Las infinitas preguntas de Koll siempre habían puesto de los nervios a su madre, pero estudiar para la Clerecía proporcionaba tantas respuestas que creía que iba a explotarle la cabeza.
—El combustible del miedo es la ignorancia, Koll. La muerte del miedo es el conocimiento. ¿Qué me dices de la deriva de las estrellas? ¿Has copiado las cartas que te di?
Koll se puso las manos en la cabeza.
—Dioses, lo siento, padre Yarvi. Lo haré después.
—Hoy ya no. El gran cónclave empieza dentro de una hora y antes hay que descargar algo.
Koll miró esperanzado a Brand.
—No se me da muy bien mover cajas…
—Vasijas. Y hay que tratarlas con mucho cuidado. Son un regalo de la emperatriz Vialina, transportado a lo largo del Denegado y el Divino.
—¿Un regalo de Sumael, quieres decir? —matizó Brand.
—Un regalo de Sumael. —El padre Yarvi mostró una sonrisa ausente al pronunciar el nombre—. Un arma que podemos emplear contra el Alto Rey y… —Dejó la frase en el aire mientras pasaba entre Koll y Rin, apoyó su báculo en el interior del codo y levantó la vaina con su mano buena para que la luz le permitiera apreciar las tallas—. Madre Guerra —musitó—. Madre de Cuervos. Aquella Cuyas Plumas Son Espadas. Aquella Que Reúne A Los Muertos. Aquella Que Hace De La Mano Abierta Un Puño. ¿Esto lo has tallado tú?

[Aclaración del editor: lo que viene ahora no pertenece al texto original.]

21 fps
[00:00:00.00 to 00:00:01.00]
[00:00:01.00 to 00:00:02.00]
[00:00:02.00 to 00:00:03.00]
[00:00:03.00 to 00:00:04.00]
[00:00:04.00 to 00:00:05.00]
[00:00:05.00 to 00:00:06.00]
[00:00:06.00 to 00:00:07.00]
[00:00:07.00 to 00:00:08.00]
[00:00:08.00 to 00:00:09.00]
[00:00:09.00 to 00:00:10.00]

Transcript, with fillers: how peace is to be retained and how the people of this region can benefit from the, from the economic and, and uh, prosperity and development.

—¿Quién más es lo bastante bueno? —preguntó Rin—. La vaina es tan importante como la hoja. Una buena espada se desenfunda pocas veces. Esto es lo que verá la gente.
—Cuando por fin pronuncies tu Juramento del Clérigo, Koll, será un día triste para la ebanistería. —Yarvi dio un profundo suspiro—. Pero no se puede cambiar el mundo con un cincel.

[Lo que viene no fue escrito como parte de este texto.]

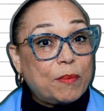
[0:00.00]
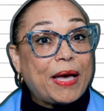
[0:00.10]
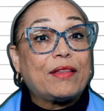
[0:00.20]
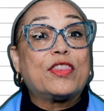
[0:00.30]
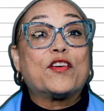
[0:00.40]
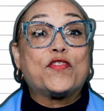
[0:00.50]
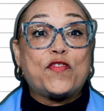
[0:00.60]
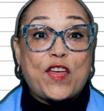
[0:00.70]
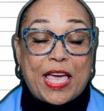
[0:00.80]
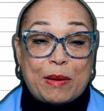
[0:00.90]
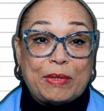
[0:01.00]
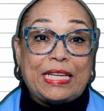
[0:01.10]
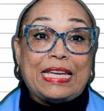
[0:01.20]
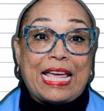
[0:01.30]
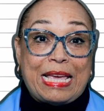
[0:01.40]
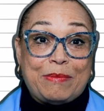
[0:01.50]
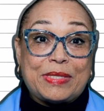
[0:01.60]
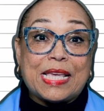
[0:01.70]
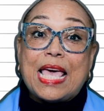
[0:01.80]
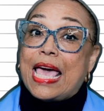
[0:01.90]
about the family names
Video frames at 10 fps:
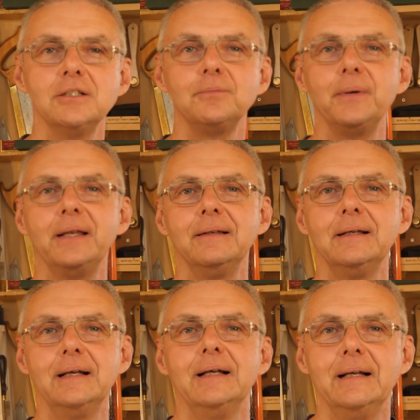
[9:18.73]
It's been
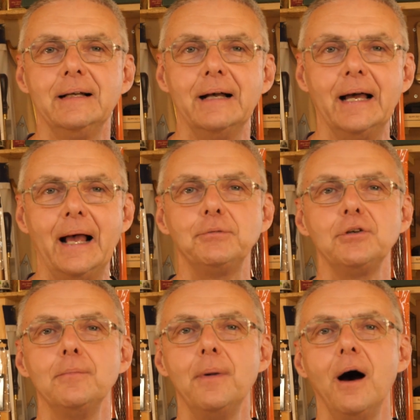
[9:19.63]

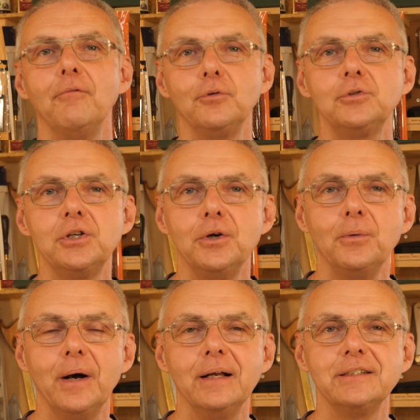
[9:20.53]
absolute marvel
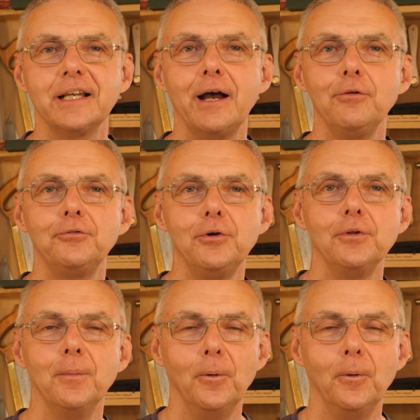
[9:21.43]
to go through them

—Se puede cambiar un poco —dijo Rin, cruzándose de brazos y mirando al clérigo—. Y a mejor.
—Su madre me pidió que lo convirtiese en el mejor hombre que pudiera ser.
Koll meneó la cabeza a los lados con frenesí desde detrás de su maestro, pero a Rin no había quien la callara.
—A algunos nos gusta bastante el hombre que es —dijo.
—¿Y eso es todo lo que deseas, Koll? ¿Tallar madera? —El padre Yarvi soltó la vaina, que traqueteó en el banco, y apoyó su mano contrahecha en el hombro de Koll—. ¿O quieres estar al hombro de reyes y dirigir el curso de la historia?
Koll parpadeó mirándolos a los dos. Dioses, no quería decepcionar a ninguno, pero ¿qué podía hacer? El padre Yarvi lo había liberado. ¿Y qué hijo de esclavo no ansiaba estar al hombro de reyes y sentirse seguro, respetado y poderoso?
—La historia —farfulló, bajando los ojos avergonzados al suelo—, supongo.